**Task description:**
Retype, exactly and completely, the listing that comes next, skipping its images.

**Records provided:**
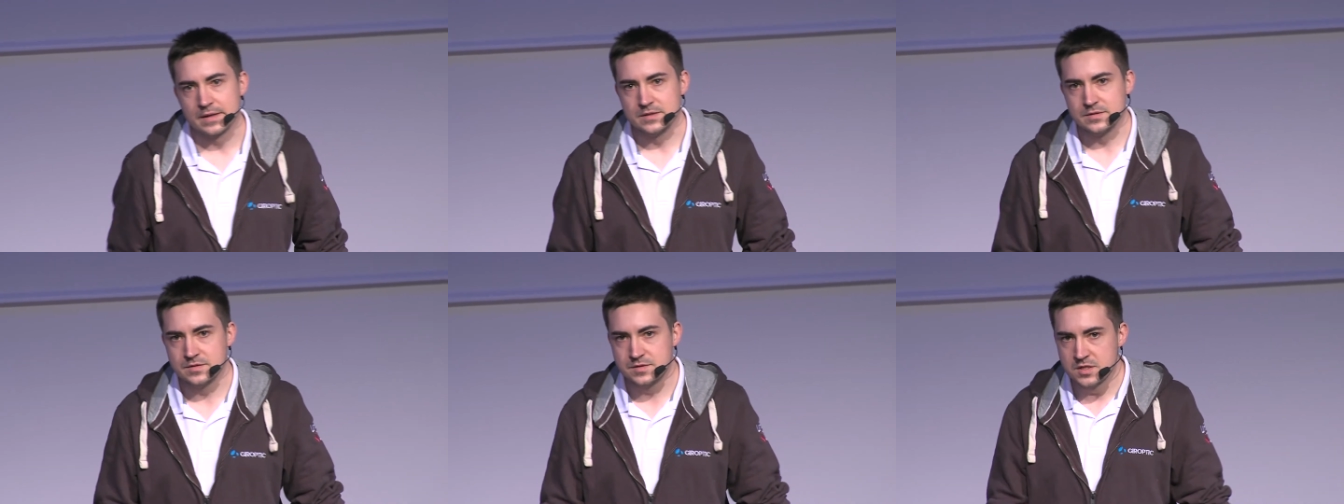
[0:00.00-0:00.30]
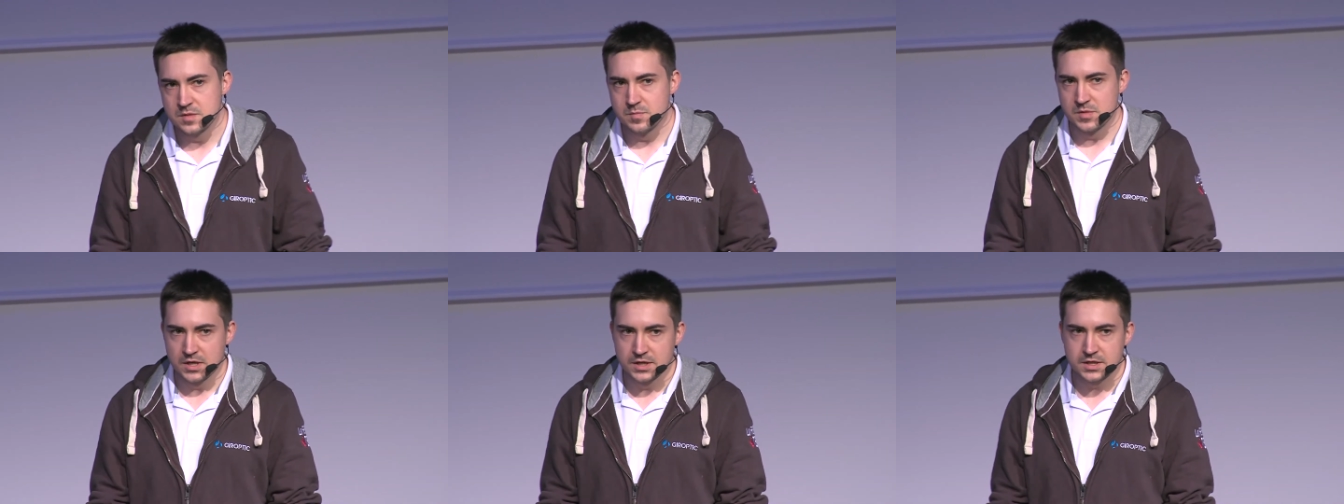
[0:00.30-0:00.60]

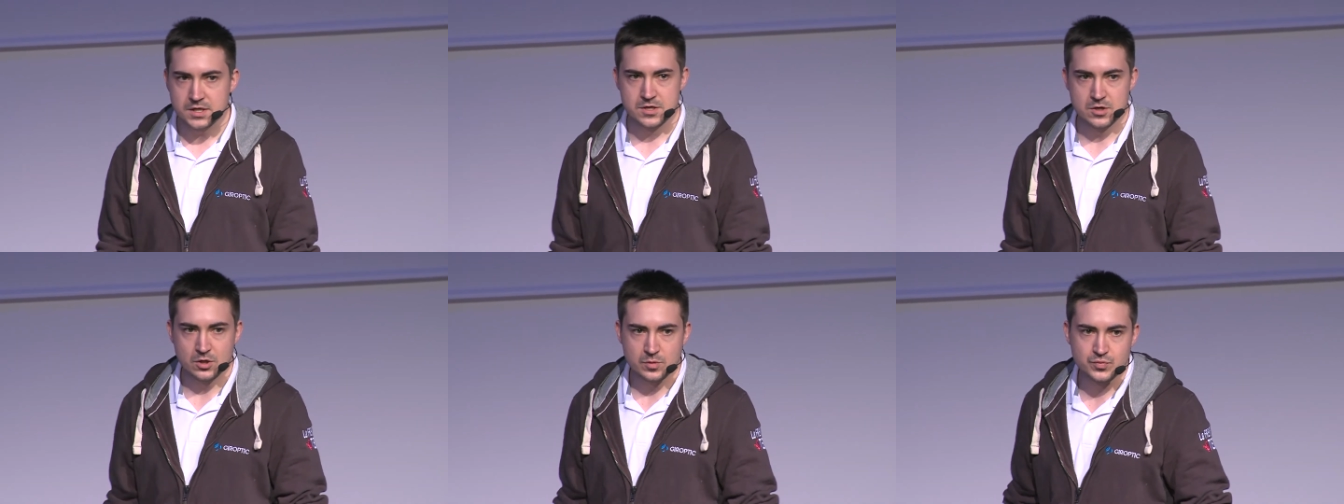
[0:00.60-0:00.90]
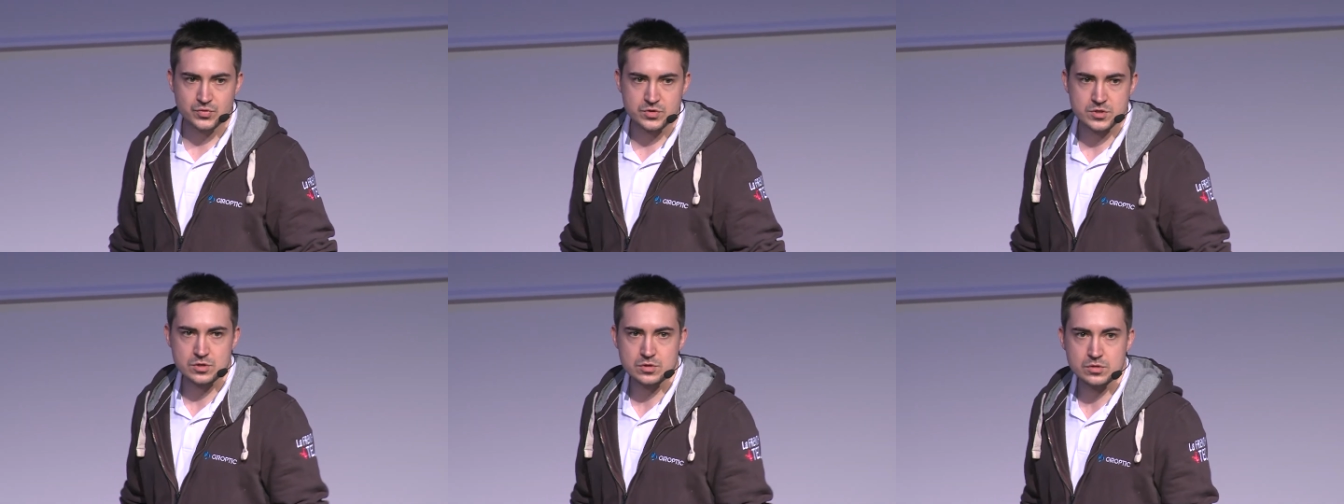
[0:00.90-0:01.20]
10 000 clients
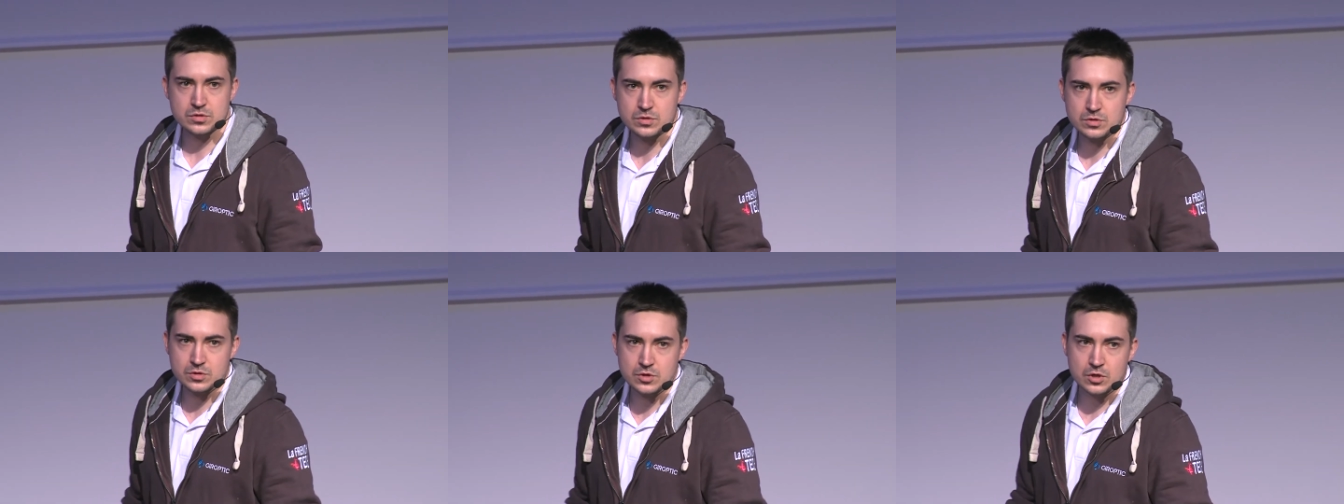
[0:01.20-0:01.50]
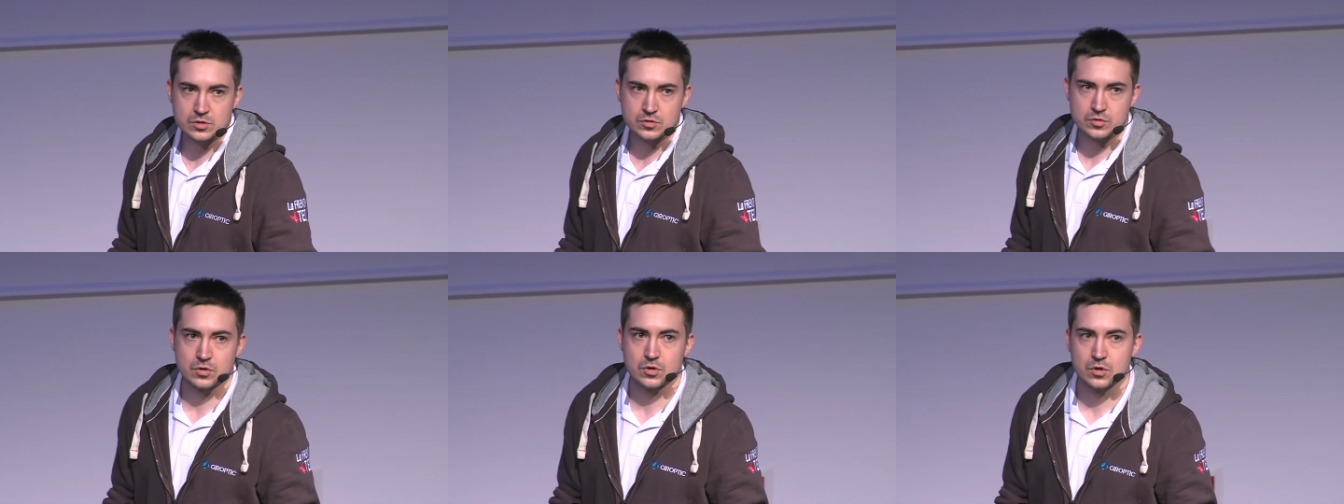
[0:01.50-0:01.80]
puisque
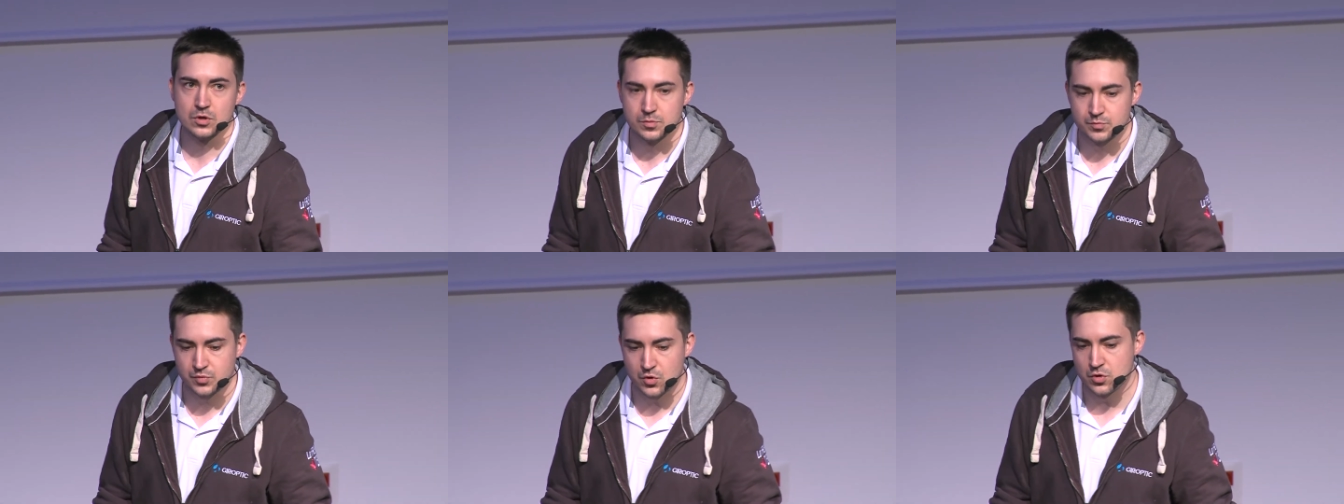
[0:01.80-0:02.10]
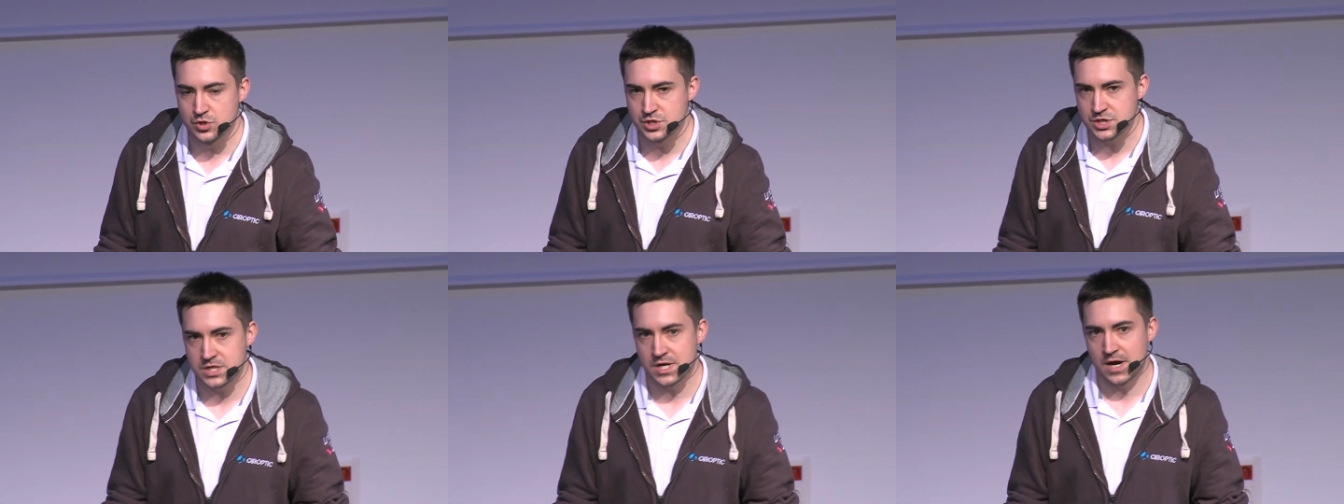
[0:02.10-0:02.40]
notre
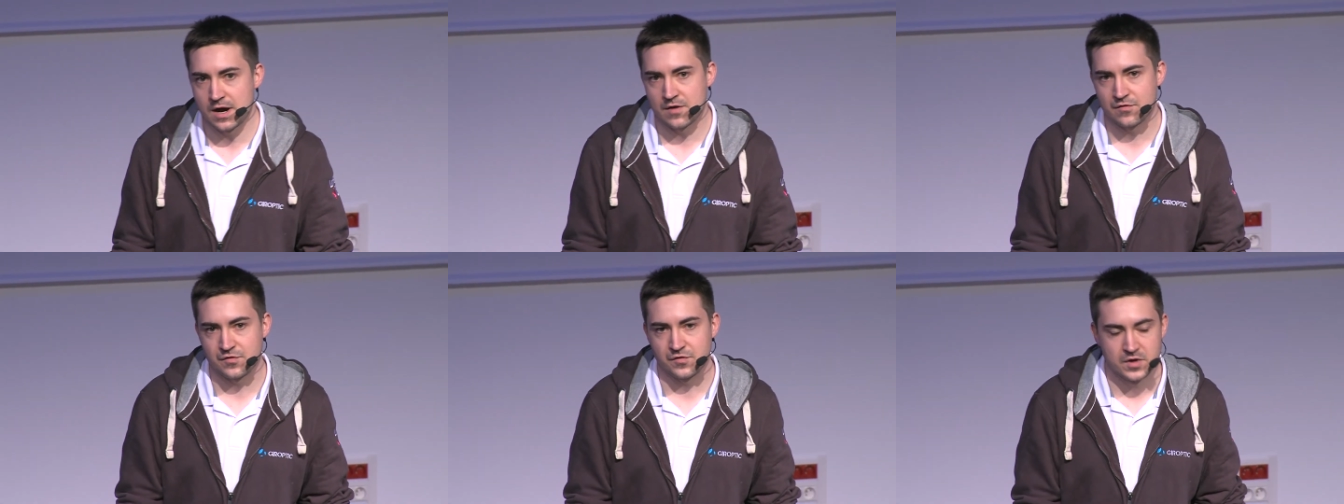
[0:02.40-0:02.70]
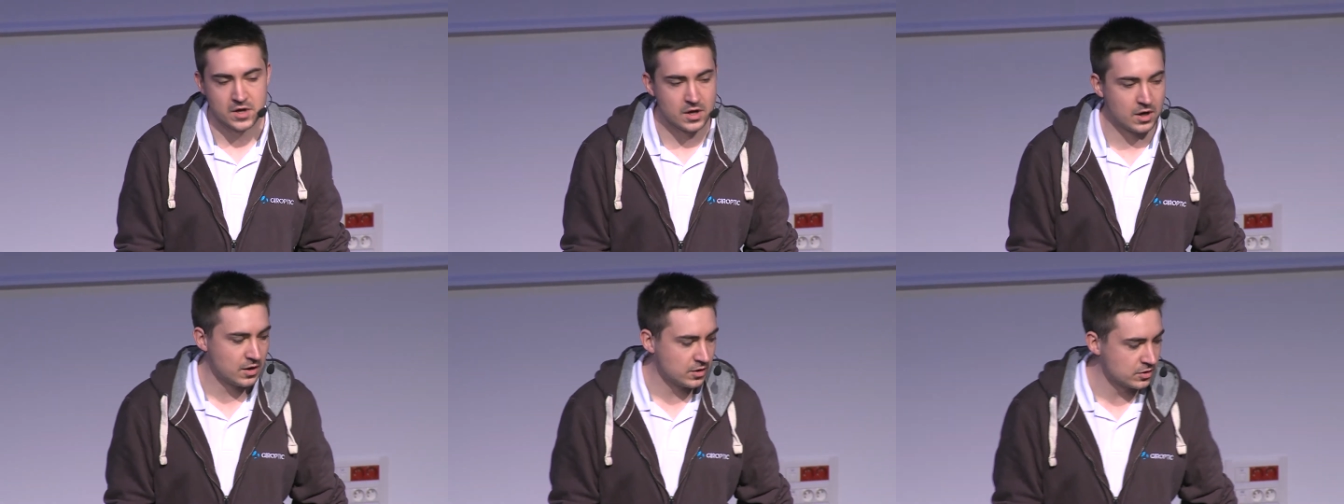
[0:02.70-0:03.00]
projet a
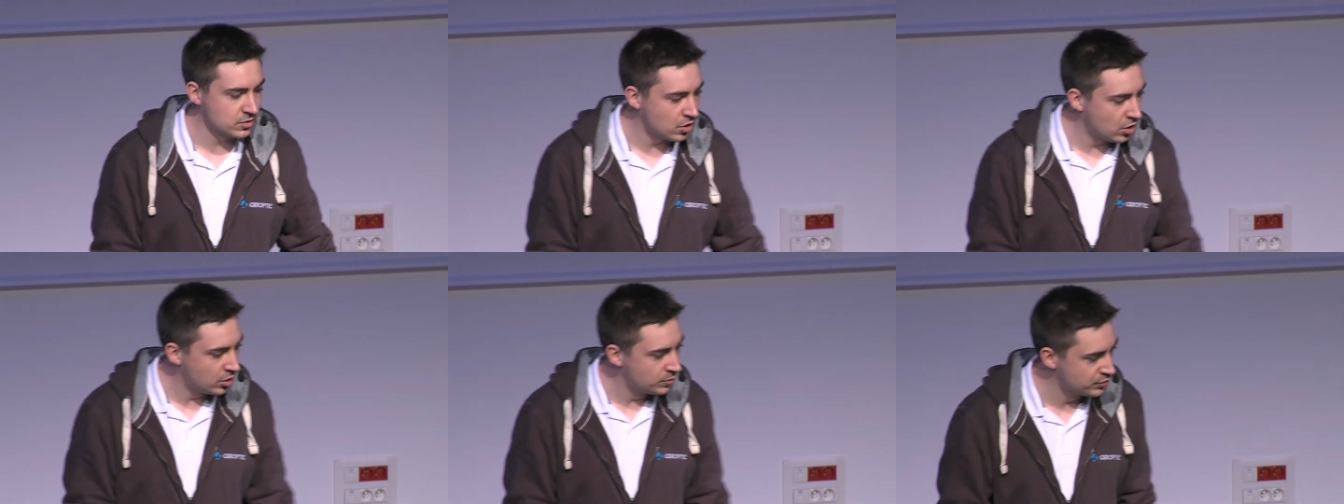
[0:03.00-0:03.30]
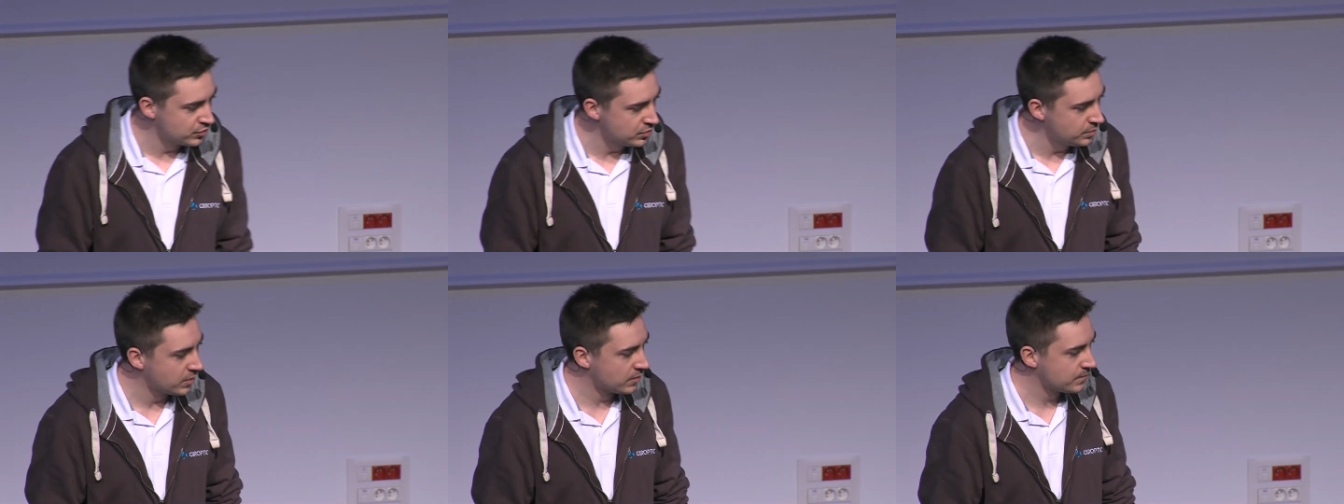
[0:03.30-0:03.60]
fait un grand
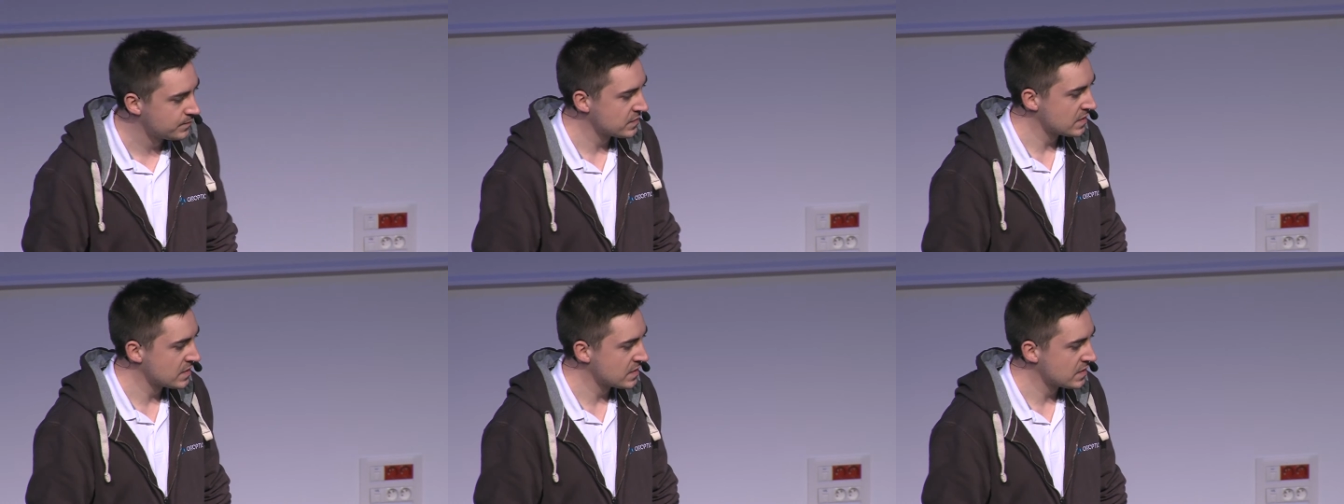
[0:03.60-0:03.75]
boom.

**Answer:**
[0:00.00-0:00.30]
[0:00.30-0:00.60]

[0:00.60-0:00.90]
[0:00.90-0:01.20]
10 000 clients
[0:01.20-0:01.50]
[0:01.50-0:01.80]
puisque
[0:01.80-0:02.10]
[0:02.10-0:02.40]
notre
[0:02.40-0:02.70]
[0:02.70-0:03.00]
projet a
[0:03.00-0:03.30]
[0:03.30-0:03.60]
fait un grand
[0:03.60-0:03.75]
boom.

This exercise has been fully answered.